Collected data entries:

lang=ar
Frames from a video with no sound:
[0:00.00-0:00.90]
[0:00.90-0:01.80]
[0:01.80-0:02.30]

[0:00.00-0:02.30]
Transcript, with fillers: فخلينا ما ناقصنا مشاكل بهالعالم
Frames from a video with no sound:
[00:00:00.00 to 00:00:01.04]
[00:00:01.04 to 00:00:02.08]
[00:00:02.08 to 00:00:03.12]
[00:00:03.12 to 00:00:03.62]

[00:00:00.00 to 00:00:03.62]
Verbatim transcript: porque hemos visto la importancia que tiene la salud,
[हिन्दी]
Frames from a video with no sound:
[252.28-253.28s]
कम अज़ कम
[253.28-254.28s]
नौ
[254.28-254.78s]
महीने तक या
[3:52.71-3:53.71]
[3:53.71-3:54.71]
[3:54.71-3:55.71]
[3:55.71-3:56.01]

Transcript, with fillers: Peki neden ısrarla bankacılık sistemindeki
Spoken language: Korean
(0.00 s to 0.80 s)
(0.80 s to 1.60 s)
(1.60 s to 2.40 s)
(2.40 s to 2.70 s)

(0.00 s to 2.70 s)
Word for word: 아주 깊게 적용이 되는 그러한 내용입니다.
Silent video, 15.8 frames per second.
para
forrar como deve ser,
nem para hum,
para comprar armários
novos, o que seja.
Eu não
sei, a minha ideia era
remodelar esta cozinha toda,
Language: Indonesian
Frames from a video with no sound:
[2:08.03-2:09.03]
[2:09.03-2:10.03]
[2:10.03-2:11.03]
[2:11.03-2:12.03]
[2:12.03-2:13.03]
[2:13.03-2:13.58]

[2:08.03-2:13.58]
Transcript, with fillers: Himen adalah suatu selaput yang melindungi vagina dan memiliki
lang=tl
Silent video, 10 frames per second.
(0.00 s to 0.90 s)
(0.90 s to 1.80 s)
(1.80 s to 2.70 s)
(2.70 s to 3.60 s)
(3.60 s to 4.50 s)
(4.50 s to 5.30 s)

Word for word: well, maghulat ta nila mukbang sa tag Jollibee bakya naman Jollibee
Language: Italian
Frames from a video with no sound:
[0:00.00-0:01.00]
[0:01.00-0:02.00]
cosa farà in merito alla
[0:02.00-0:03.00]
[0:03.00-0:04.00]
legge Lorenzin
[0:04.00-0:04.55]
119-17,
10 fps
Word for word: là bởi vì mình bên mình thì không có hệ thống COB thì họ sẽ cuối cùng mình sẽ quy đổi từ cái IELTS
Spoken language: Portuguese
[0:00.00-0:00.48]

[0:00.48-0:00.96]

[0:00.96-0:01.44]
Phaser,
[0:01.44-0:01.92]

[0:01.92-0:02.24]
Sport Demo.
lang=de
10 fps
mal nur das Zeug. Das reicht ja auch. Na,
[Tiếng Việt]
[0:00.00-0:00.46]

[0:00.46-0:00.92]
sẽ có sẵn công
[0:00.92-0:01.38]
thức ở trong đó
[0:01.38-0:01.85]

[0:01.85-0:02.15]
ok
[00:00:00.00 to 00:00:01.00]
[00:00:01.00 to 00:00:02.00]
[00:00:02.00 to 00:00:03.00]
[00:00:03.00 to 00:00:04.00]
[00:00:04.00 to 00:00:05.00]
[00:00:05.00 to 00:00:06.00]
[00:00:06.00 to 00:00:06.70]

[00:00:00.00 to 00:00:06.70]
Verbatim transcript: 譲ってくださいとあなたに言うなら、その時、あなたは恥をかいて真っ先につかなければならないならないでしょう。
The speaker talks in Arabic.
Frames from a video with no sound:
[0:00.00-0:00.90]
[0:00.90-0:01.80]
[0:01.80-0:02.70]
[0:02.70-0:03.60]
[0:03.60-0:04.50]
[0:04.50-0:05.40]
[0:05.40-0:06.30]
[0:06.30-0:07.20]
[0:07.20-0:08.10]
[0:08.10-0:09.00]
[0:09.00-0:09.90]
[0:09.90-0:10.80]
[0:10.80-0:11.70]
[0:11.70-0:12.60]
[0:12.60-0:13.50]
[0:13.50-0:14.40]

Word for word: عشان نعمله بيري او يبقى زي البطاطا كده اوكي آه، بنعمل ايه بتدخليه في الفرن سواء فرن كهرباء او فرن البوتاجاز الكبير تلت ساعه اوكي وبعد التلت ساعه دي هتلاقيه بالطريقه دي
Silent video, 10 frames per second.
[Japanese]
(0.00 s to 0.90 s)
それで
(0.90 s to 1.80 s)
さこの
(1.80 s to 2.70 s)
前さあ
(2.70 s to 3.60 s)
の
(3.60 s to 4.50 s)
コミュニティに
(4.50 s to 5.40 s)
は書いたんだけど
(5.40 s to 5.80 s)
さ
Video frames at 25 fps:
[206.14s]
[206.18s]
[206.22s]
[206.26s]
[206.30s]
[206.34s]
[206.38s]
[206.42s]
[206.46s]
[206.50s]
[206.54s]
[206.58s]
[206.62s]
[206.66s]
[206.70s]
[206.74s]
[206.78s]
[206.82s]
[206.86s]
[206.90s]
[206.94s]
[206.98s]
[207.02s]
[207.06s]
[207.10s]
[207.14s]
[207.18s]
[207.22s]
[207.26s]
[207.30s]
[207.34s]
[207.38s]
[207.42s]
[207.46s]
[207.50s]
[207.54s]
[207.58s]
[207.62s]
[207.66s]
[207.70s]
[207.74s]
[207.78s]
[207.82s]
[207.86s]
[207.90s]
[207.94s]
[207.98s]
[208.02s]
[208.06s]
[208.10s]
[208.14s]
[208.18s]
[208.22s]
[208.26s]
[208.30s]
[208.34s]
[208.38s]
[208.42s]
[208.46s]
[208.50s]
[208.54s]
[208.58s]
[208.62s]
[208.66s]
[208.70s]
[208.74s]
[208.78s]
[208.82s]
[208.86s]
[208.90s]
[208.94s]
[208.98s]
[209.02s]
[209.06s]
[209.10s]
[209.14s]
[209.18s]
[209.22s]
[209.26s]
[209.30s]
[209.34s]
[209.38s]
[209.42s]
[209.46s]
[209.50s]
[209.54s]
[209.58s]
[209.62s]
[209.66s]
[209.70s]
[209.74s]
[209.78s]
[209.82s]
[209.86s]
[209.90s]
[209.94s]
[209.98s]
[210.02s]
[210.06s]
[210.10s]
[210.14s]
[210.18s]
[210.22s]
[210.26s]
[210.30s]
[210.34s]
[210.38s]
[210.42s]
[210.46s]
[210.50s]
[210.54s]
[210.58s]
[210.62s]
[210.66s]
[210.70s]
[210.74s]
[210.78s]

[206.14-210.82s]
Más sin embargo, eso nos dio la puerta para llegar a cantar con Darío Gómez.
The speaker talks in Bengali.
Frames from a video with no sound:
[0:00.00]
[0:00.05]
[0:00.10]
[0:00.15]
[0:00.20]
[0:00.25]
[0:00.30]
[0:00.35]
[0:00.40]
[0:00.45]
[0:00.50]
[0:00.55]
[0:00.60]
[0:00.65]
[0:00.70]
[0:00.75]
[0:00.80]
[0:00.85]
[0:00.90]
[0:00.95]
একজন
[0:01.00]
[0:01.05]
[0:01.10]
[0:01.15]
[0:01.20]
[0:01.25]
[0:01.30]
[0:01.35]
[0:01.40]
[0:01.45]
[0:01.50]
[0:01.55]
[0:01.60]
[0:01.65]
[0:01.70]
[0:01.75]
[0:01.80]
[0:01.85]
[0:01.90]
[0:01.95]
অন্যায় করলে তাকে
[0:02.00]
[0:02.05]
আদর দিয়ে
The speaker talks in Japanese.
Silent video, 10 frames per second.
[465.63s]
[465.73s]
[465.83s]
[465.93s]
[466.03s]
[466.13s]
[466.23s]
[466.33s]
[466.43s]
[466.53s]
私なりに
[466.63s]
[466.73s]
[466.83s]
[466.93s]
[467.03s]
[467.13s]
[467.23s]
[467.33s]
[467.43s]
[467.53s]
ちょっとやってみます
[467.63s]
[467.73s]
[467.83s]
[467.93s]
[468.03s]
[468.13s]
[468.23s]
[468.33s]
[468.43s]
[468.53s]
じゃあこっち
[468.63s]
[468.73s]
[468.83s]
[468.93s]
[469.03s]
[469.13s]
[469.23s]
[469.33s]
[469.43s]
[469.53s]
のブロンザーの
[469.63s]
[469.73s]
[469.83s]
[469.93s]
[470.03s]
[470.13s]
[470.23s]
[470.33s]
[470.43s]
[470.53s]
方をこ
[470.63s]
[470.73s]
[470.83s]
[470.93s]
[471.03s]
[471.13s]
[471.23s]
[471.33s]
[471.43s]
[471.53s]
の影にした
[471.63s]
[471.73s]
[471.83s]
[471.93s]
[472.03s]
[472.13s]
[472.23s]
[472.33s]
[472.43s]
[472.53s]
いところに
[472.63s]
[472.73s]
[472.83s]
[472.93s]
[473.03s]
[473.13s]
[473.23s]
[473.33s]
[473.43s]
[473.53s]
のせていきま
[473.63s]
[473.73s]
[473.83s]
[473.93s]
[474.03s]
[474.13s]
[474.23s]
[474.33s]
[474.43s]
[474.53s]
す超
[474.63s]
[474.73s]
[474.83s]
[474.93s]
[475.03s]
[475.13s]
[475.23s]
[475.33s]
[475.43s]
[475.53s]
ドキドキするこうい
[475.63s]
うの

Problem: Lines above with the string "word" need to be found and copied.

Result:
Word for word: 아주 깊게 적용이 되는 그러한 내용입니다.
Word for word: well, maghulat ta nila mukbang sa tag Jollibee bakya naman Jollibee
Word for word: là bởi vì mình bên mình thì không có hệ thống COB thì họ sẽ cuối cùng mình sẽ quy đổi từ cái IELTS
Word for word: عشان نعمله بيري او يبقى زي البطاطا كده اوكي آه، بنعمل ايه بتدخليه في الفرن سواء فرن كهرباء او فرن البوتاجاز الكبير تلت ساعه اوكي وبعد التلت ساعه دي هتلاقيه بالطريقه دي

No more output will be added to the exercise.